For Elixir, in my opinion, it's mostly a matter of taste.
Transducers are an idea from the Clojure community that reportedly unify different enumerable patterns there. My library works well enough, but seems to be a largely unnecessary abstraction in Elixir. As far as I can tell, it's because the Elixir Enumerable protocol is more flexible than the Clojure Enum protocol. In any case, I currently think that using the Stream module gets close enough that the additional abstraction of a transducer will only occasionally give enough value for the cost.
Transducers let you combine reduction operations like map
, filter
, take_while
, take
, and so on into a single reducing function. As with Stream, but in contrast to Enum, all operations are performed for each item before the next item in the enumerable is processed. You can compare the two approaches by imagining a spreadsheet table. Each element of your enumerable is at the start of a row, and each transforming function is a column in your spreadsheet. With the Enum module, we fill each column at a time. With transducers (and the Stream module), we fill each row at a time. The transducer/Stream approach isn't always necessary, but it can be very useful if you have an enumerable so big that you don't want to have to load it in memory all at once, or if you want to efficiently operate on an incongruent subset of your enumerable.

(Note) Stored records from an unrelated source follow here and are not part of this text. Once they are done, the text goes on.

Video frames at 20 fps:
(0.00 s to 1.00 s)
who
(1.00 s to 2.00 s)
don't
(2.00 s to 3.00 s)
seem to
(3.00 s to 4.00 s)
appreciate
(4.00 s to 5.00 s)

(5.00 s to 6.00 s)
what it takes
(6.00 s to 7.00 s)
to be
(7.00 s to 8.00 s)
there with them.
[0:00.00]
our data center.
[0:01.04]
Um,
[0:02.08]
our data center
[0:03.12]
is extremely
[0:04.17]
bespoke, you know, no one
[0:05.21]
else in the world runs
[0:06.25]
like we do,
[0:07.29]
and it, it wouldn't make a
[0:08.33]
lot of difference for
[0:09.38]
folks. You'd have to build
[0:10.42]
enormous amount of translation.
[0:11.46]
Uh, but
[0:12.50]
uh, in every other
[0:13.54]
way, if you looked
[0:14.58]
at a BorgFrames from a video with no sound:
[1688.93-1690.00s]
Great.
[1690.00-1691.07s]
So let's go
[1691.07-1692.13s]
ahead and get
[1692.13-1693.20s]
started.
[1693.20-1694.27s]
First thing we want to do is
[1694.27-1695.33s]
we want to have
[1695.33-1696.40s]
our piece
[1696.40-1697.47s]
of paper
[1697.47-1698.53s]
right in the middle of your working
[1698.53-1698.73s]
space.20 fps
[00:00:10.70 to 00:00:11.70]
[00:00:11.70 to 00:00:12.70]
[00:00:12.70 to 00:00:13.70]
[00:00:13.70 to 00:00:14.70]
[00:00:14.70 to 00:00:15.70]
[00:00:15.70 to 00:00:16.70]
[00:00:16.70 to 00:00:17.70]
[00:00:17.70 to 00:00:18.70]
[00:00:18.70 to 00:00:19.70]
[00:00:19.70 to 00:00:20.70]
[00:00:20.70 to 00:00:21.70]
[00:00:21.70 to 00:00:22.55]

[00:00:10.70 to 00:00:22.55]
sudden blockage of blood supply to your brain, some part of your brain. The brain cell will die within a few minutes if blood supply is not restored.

One difference with the Stream module is that the transducers' reducing functions don't have to produce an enumerable, while Stream module transformations always do. For instance, while you can certainly produce a list with transducers...
iex> import Transduce, only: [transduce: 2, filter: 1, take: 1]
iex> transduce(1..100, [filter(&(&1 > 5)), take(5)])
[6, 7, 8, 9, 10]
...you can also produce another structure:
iex> import Transduce, only: [transduce: 3, filter: 1, take: 1, put: 3]
iex> transduce(
...> [4, 8, 7, 3, 2, 9, 6, 12, 15], [
...> filter(&(&1 > 5)),
...> take(5),
...> put(:min, nil, &min/2),
...> put(:max, 0, &max/2),
...> put(:count, 0, fn _, a -> a+1 end),
...> put(:total, 0, &Kernel.+/2)],
...> %{})
%{count: 5, max: 12, min: 6, total: 42}
Streams can't do that kind of composition. That said, maybe I'll see a counterexample someday, but for now the Stream/Enum version of that example isn't really that different, and is slightly faster (unless you compose the transducers beforehand, in which case it performs roughly the same).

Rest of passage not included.